Stored items:
>>>>

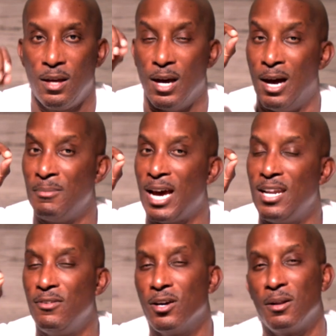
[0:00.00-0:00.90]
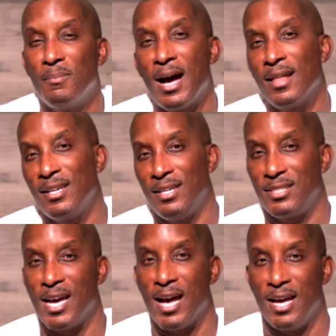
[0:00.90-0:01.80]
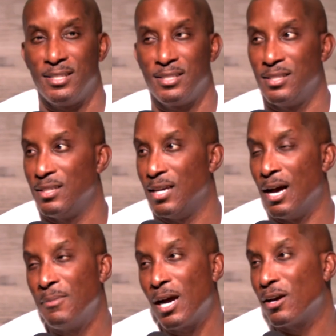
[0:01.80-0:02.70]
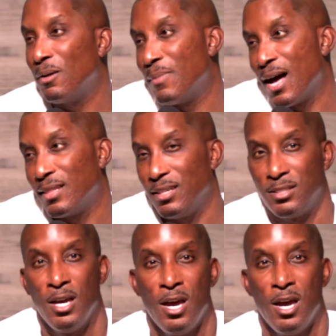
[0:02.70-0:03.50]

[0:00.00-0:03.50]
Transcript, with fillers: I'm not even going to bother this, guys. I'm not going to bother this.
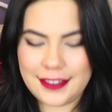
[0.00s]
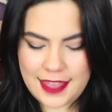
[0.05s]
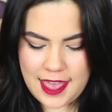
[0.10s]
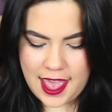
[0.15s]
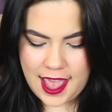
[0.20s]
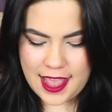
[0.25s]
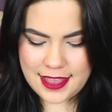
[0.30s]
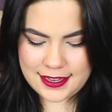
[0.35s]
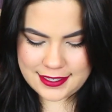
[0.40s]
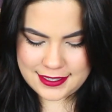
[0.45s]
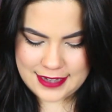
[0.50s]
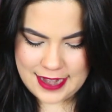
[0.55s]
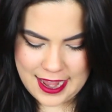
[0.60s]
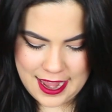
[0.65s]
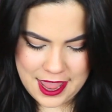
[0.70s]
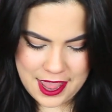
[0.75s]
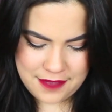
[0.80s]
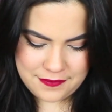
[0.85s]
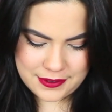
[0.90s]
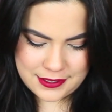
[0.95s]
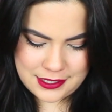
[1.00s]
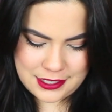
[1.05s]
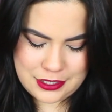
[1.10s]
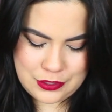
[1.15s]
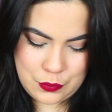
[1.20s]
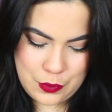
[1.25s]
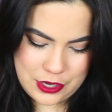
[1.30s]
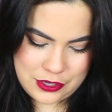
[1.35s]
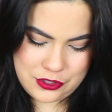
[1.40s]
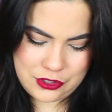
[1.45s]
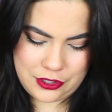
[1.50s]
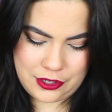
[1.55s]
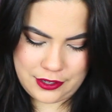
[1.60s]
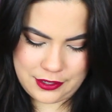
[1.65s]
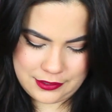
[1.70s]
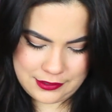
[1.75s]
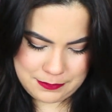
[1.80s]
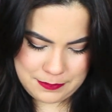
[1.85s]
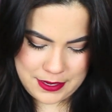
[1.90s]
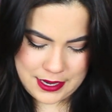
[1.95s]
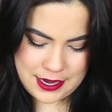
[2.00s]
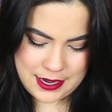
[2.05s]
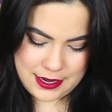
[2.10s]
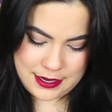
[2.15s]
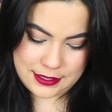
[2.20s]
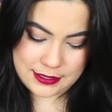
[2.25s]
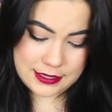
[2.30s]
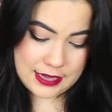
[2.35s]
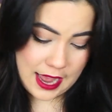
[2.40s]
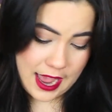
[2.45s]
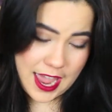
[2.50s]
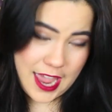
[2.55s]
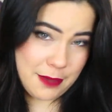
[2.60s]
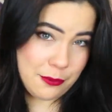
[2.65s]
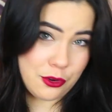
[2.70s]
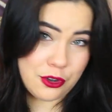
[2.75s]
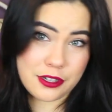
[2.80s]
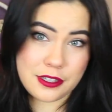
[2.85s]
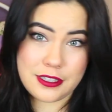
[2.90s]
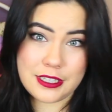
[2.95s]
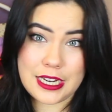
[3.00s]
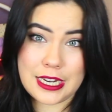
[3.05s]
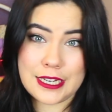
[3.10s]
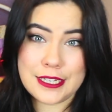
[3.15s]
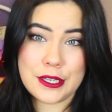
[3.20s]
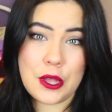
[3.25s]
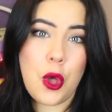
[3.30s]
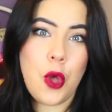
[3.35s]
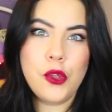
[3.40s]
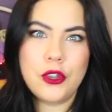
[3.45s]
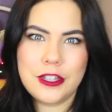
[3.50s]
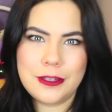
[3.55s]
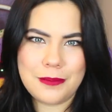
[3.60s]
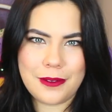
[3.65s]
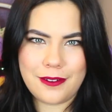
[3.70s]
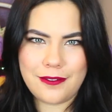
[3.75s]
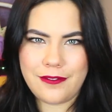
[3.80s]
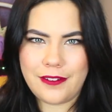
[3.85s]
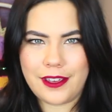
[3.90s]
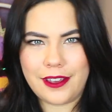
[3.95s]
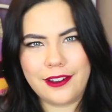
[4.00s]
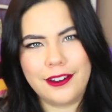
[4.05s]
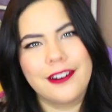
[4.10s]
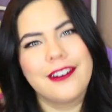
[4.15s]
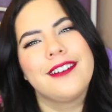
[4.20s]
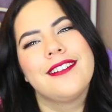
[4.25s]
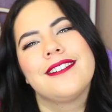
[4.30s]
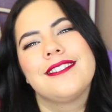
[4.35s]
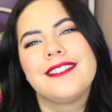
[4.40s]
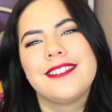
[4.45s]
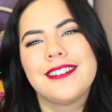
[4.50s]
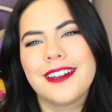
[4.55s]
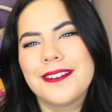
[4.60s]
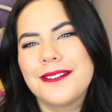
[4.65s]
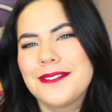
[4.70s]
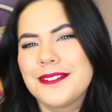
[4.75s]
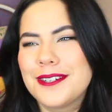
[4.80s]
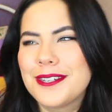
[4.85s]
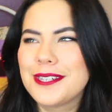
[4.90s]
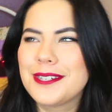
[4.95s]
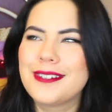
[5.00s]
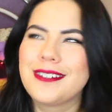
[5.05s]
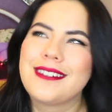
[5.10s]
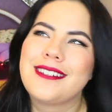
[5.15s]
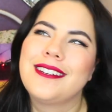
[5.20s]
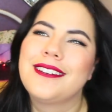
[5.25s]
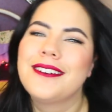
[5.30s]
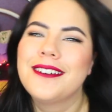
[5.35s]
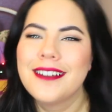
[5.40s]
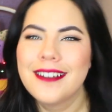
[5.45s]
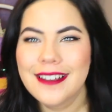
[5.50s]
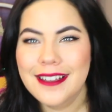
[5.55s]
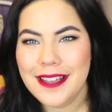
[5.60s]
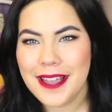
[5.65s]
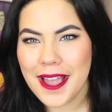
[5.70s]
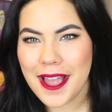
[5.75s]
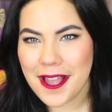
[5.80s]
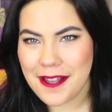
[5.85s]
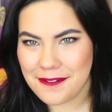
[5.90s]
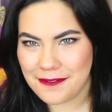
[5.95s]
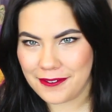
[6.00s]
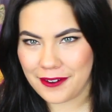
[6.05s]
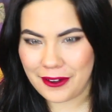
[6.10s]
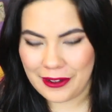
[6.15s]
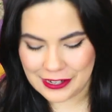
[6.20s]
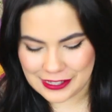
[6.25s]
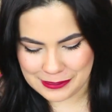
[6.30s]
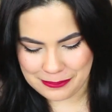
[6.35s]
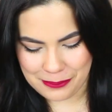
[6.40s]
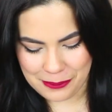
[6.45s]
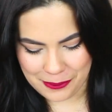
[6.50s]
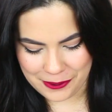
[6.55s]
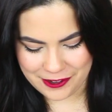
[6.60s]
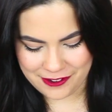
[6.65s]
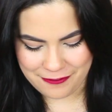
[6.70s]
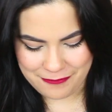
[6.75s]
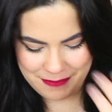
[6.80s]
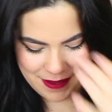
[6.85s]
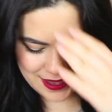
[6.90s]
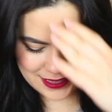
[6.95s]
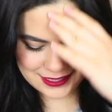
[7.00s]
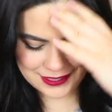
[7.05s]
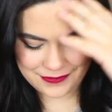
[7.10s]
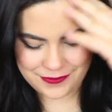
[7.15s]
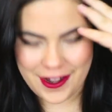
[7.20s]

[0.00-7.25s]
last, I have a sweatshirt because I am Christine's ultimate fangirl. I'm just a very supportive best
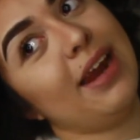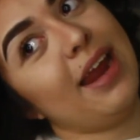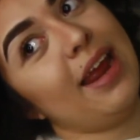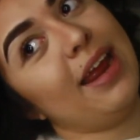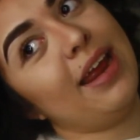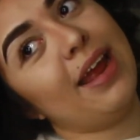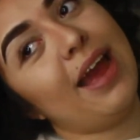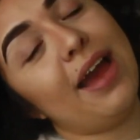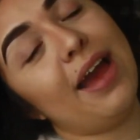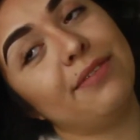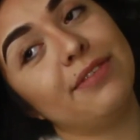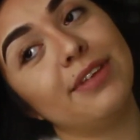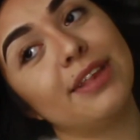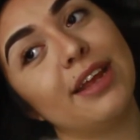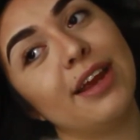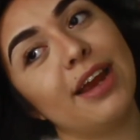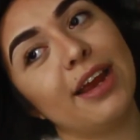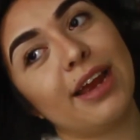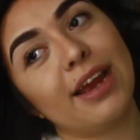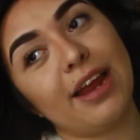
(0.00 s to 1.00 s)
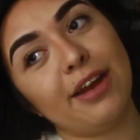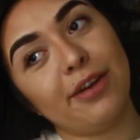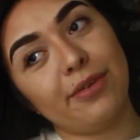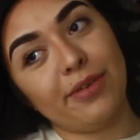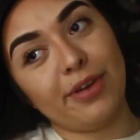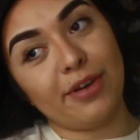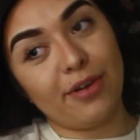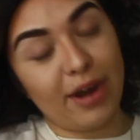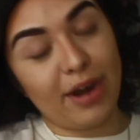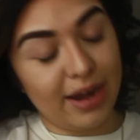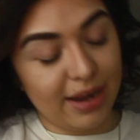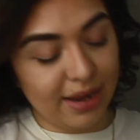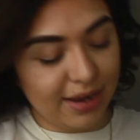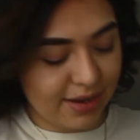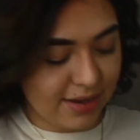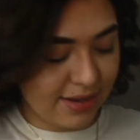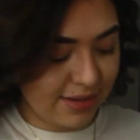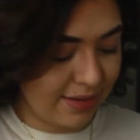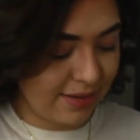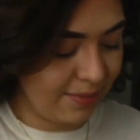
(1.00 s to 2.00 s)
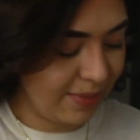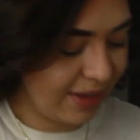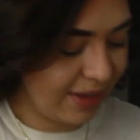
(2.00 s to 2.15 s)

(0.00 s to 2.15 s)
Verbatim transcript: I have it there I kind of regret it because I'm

<<<<

▶ To do
Repeat the entries exactly, without pictures.

▶ Answer for this exercise
[0:00.00-0:00.90]
[0:00.90-0:01.80]
[0:01.80-0:02.70]
[0:02.70-0:03.50]

[0:00.00-0:03.50]
Transcript, with fillers: I'm not even going to bother this, guys. I'm not going to bother this.
[0.00s]
[0.05s]
[0.10s]
[0.15s]
[0.20s]
[0.25s]
[0.30s]
[0.35s]
[0.40s]
[0.45s]
[0.50s]
[0.55s]
[0.60s]
[0.65s]
[0.70s]
[0.75s]
[0.80s]
[0.85s]
[0.90s]
[0.95s]
[1.00s]
[1.05s]
[1.10s]
[1.15s]
[1.20s]
[1.25s]
[1.30s]
[1.35s]
[1.40s]
[1.45s]
[1.50s]
[1.55s]
[1.60s]
[1.65s]
[1.70s]
[1.75s]
[1.80s]
[1.85s]
[1.90s]
[1.95s]
[2.00s]
[2.05s]
[2.10s]
[2.15s]
[2.20s]
[2.25s]
[2.30s]
[2.35s]
[2.40s]
[2.45s]
[2.50s]
[2.55s]
[2.60s]
[2.65s]
[2.70s]
[2.75s]
[2.80s]
[2.85s]
[2.90s]
[2.95s]
[3.00s]
[3.05s]
[3.10s]
[3.15s]
[3.20s]
[3.25s]
[3.30s]
[3.35s]
[3.40s]
[3.45s]
[3.50s]
[3.55s]
[3.60s]
[3.65s]
[3.70s]
[3.75s]
[3.80s]
[3.85s]
[3.90s]
[3.95s]
[4.00s]
[4.05s]
[4.10s]
[4.15s]
[4.20s]
[4.25s]
[4.30s]
[4.35s]
[4.40s]
[4.45s]
[4.50s]
[4.55s]
[4.60s]
[4.65s]
[4.70s]
[4.75s]
[4.80s]
[4.85s]
[4.90s]
[4.95s]
[5.00s]
[5.05s]
[5.10s]
[5.15s]
[5.20s]
[5.25s]
[5.30s]
[5.35s]
[5.40s]
[5.45s]
[5.50s]
[5.55s]
[5.60s]
[5.65s]
[5.70s]
[5.75s]
[5.80s]
[5.85s]
[5.90s]
[5.95s]
[6.00s]
[6.05s]
[6.10s]
[6.15s]
[6.20s]
[6.25s]
[6.30s]
[6.35s]
[6.40s]
[6.45s]
[6.50s]
[6.55s]
[6.60s]
[6.65s]
[6.70s]
[6.75s]
[6.80s]
[6.85s]
[6.90s]
[6.95s]
[7.00s]
[7.05s]
[7.10s]
[7.15s]
[7.20s]

[0.00-7.25s]
last, I have a sweatshirt because I am Christine's ultimate fangirl. I'm just a very supportive best
(0.00 s to 1.00 s)
(1.00 s to 2.00 s)
(2.00 s to 2.15 s)

(0.00 s to 2.15 s)
Verbatim transcript: I have it there I kind of regret it because I'm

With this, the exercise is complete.